Mais le tournage a été très compliqué : l’acteur qui jouait Victor Hugo meurt au milieu du tournage et il a fallu tout recommencer. C’est ensuite le décès de Fidel Castro qui désorganise le tournage. «Mais malgré tout, ajoute Jhonny Hendrix Hinestroza, ce tournage a été l’une de mes expériences les plus belles et les plus enrichissantes. Cuba est finalement devenu un personnage à part entière dans le film, davantage sonore que visuel d’ailleurs.»
Le film est touchant, plein d’émotion et d’humanité grâce à la qualité de l’interprétation des deux acteurs. Verónica Lynn est très connue pour ses interprétations de radio, télévision et cinéma. Alden Knight a tourné, lui, dans plus de cent films. Une œuvre très délicate et tendre sur la sexualité du troisième âge. Et un beau travail sur la lumière, le regard des gens et la musique.

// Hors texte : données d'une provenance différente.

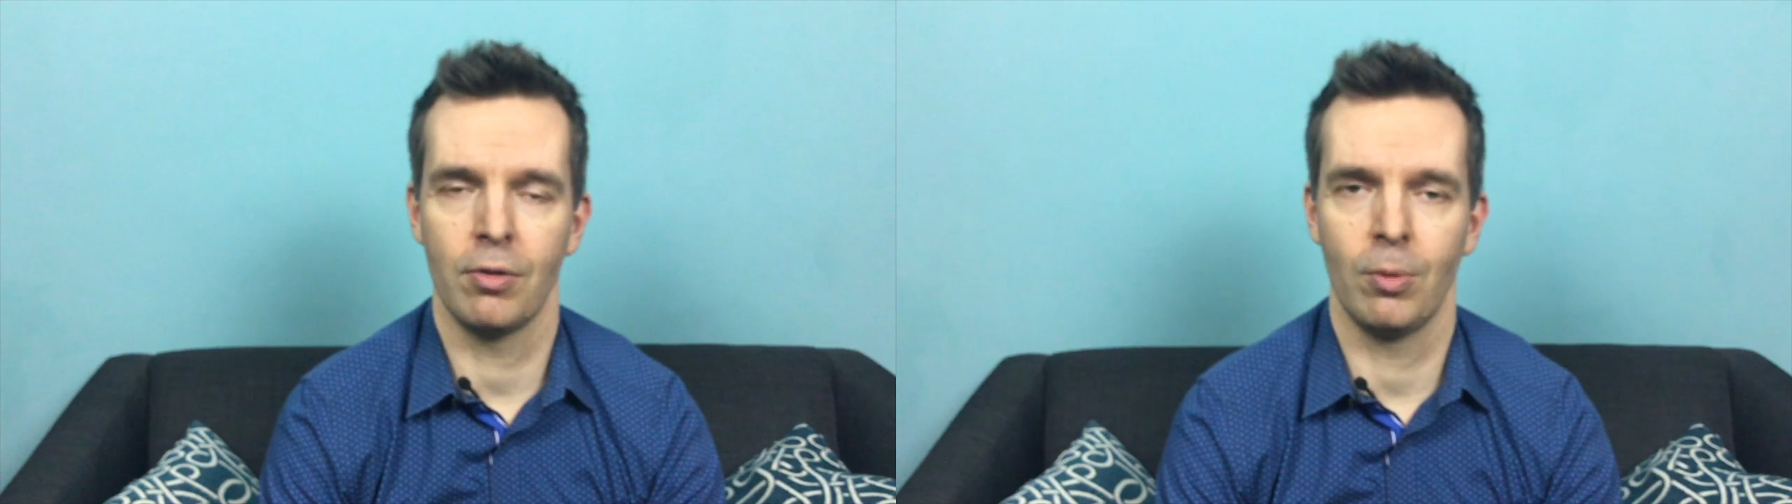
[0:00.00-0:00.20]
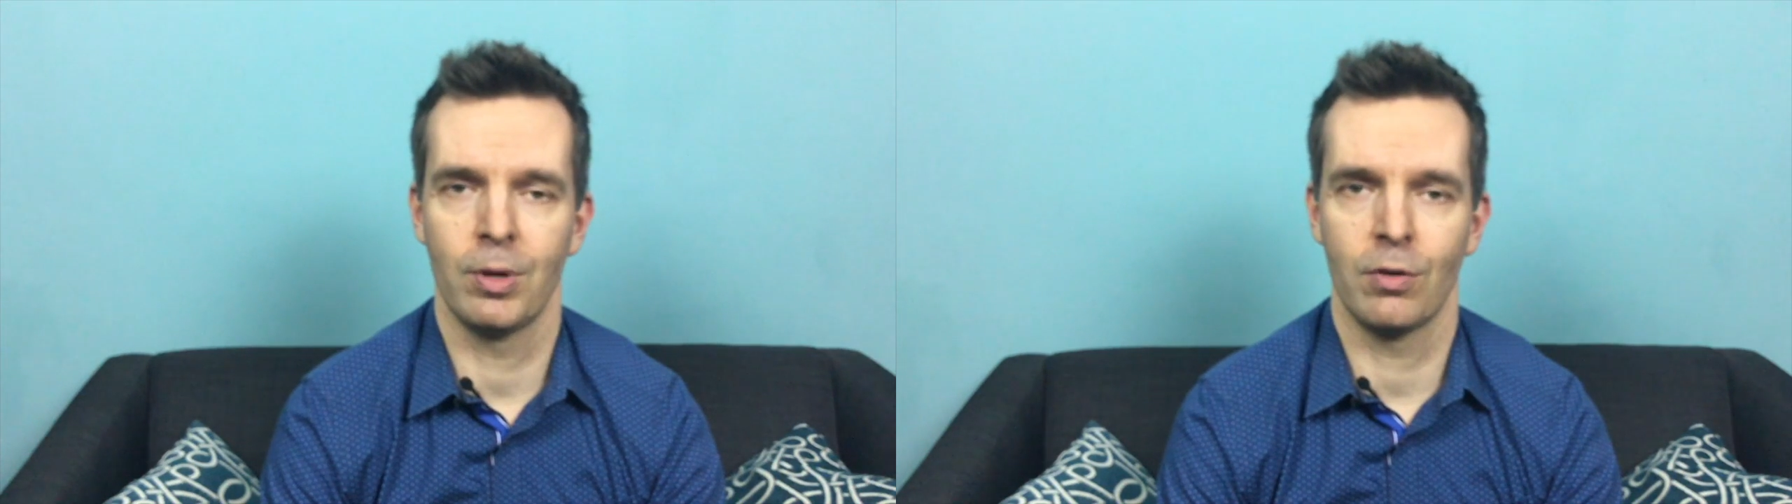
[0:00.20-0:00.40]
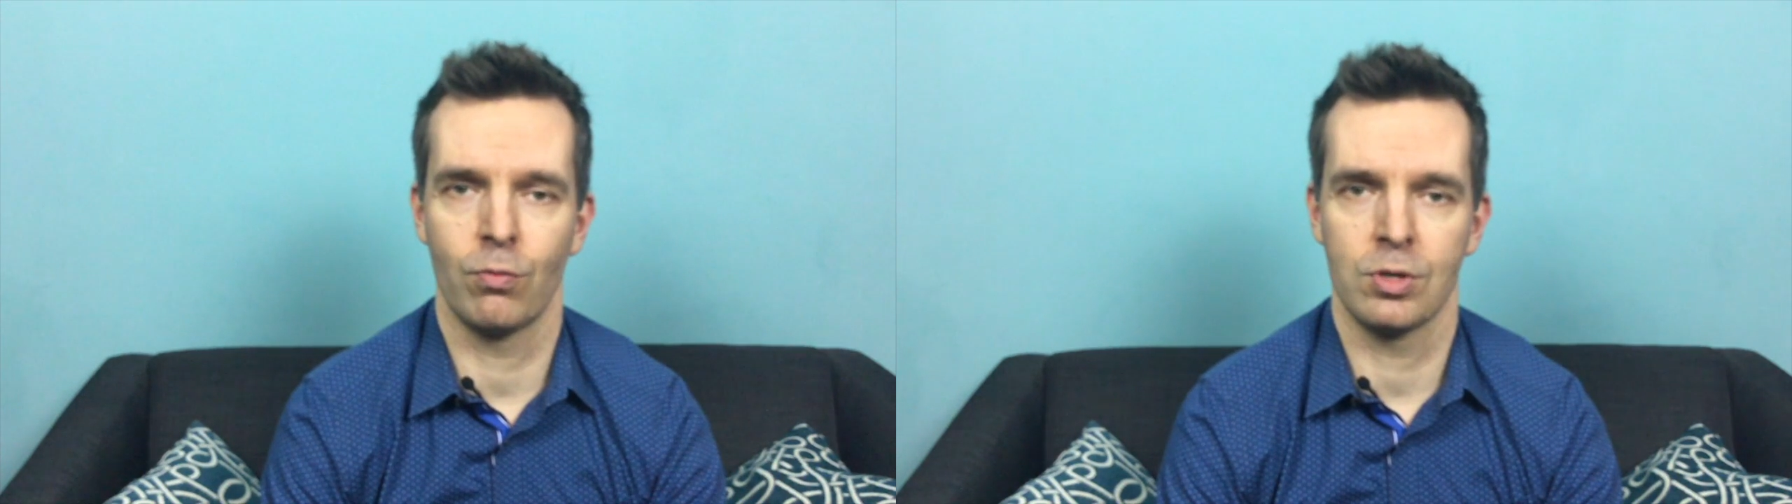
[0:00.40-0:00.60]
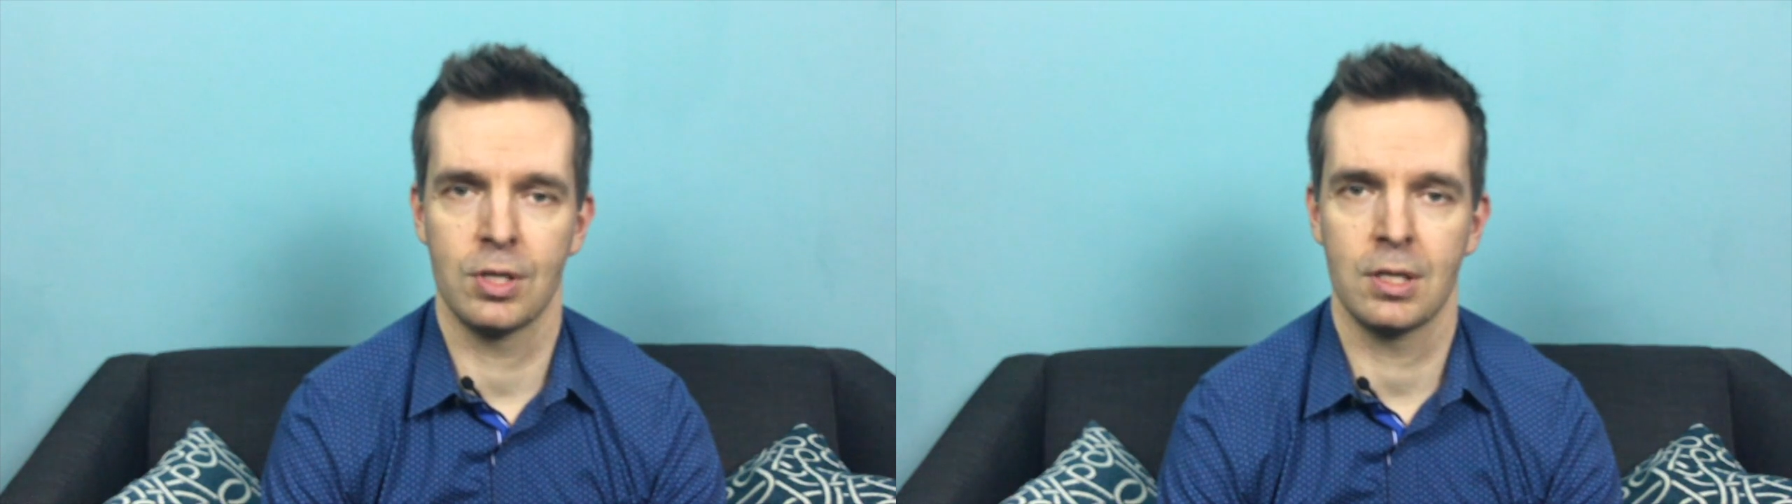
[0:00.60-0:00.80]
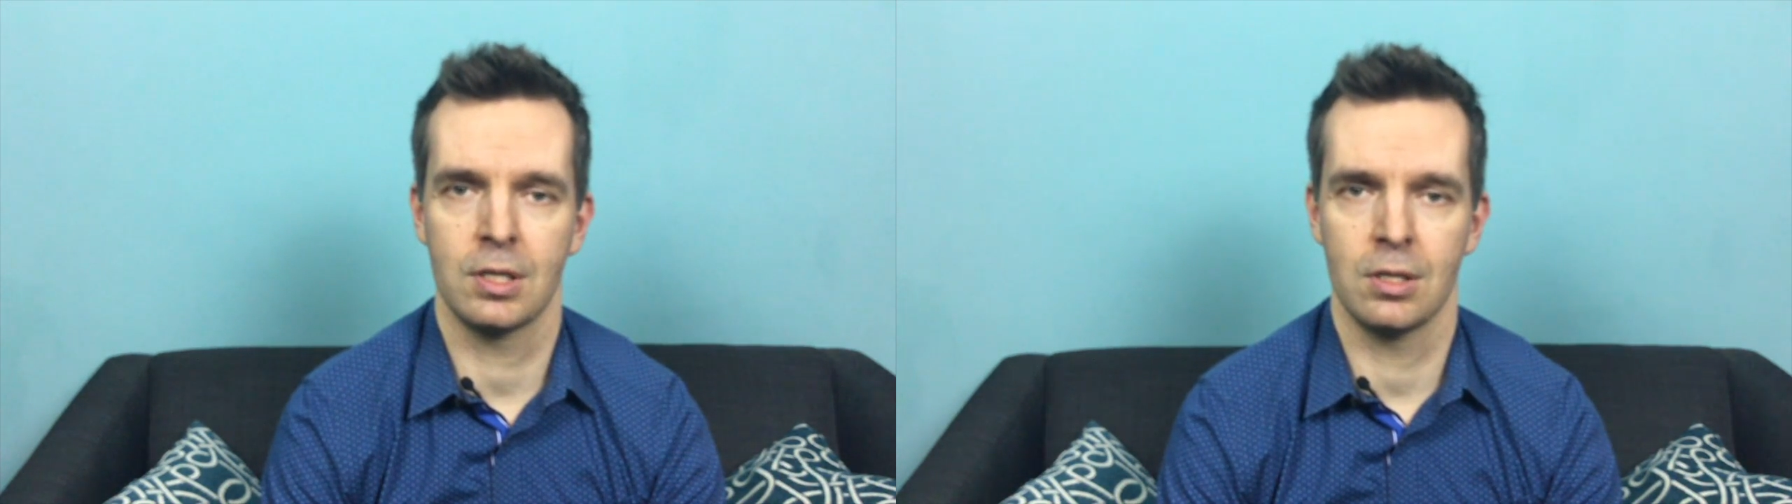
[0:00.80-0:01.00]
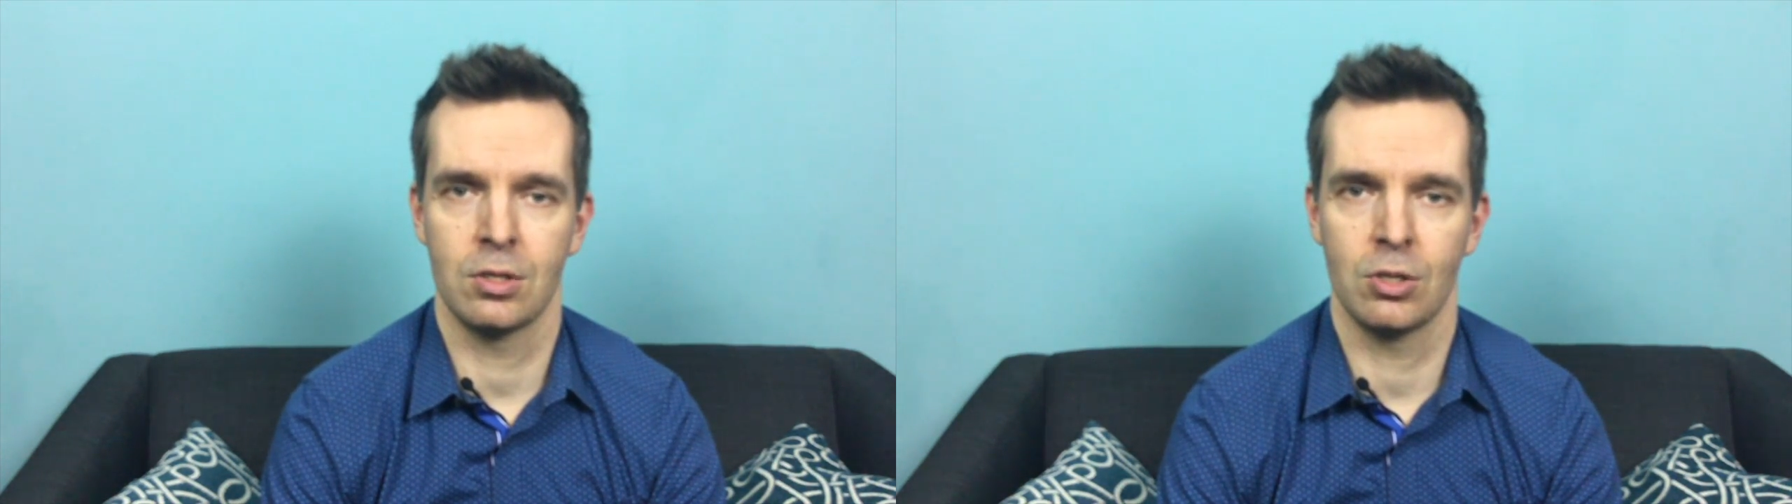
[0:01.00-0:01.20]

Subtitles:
a little bit of resistance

Un film chilien pour enfants : Un cheval nommé Éléphant d’Andrés Waissbluth
Dans les années soixante-dix, un grand-père au seuil de la mort demande à ses petits-enfants, Lalo et Roberto, de libérer leur cheval, «Éléphant», avant de le vendre. Ce qu’ils n’avaient pas prévu, c’est le vol du cheval par Infausto, un homme qui décide de l’emmener dans le cirque où il est employé. Lalo et Roberto décident de se faire embaucher dans le cirque pour essayer par tous les moyens de le récupérer, même si cela met leur vie en danger.
«Un cheval nommé éléphant a été réalisé à la suite d’une demande et de la rencontre de Lalo Parra, explique le réalisateur Andrés Waissbluth. L’idée principale était de raconter cette aventure comme si elle était racontée par l’oncle Lalo lui-même, de la même manière qu’il me l’avait relatée. C’est-à-dire avec cette poésie et cette saveur créole, avec cet engagement social et cet humour à la fois piquant et naïf. Je voulais faire un film qui recrée une histoire centrale dans le développement artistique de l’une des principales familles de créateurs de mon pays, les Parra, et cela a été un énorme défi, et donc très motivant. S’il y a un facteur commun dans les travaux de Parra, en particulier dans le cas de Lalo, Roberto et Violeta, c’est le fait que leurs œuvres représentent une synthèse de ce qu’est la culture chilienne, avec de fortes doses d’engagement social. Pour cela, ce film avait une esthétique populaire, spirituelle, mais en même temps digne, innocente et crue.»
Le film est un conte, mais il manque un peu de fantaisie. Si utiliser des séquences d’animation, inspirées par les bandes dessinées, pour montrer ce que pensent les enfants, est une bonne idée, on reste très loin de la folie de Jodorowsky.
Le réalisateur Andrés Waissbluth est né en 1973, aux États-Unis. En 2003, il réalise son premier long métrage Los Debutantes, un film qui a été nominé par le Chili pour les prix Óscar et Goya, et qui a été présenté dans de nombreux festivals. Un cheval nommé Éléphant est son troisième long métrage.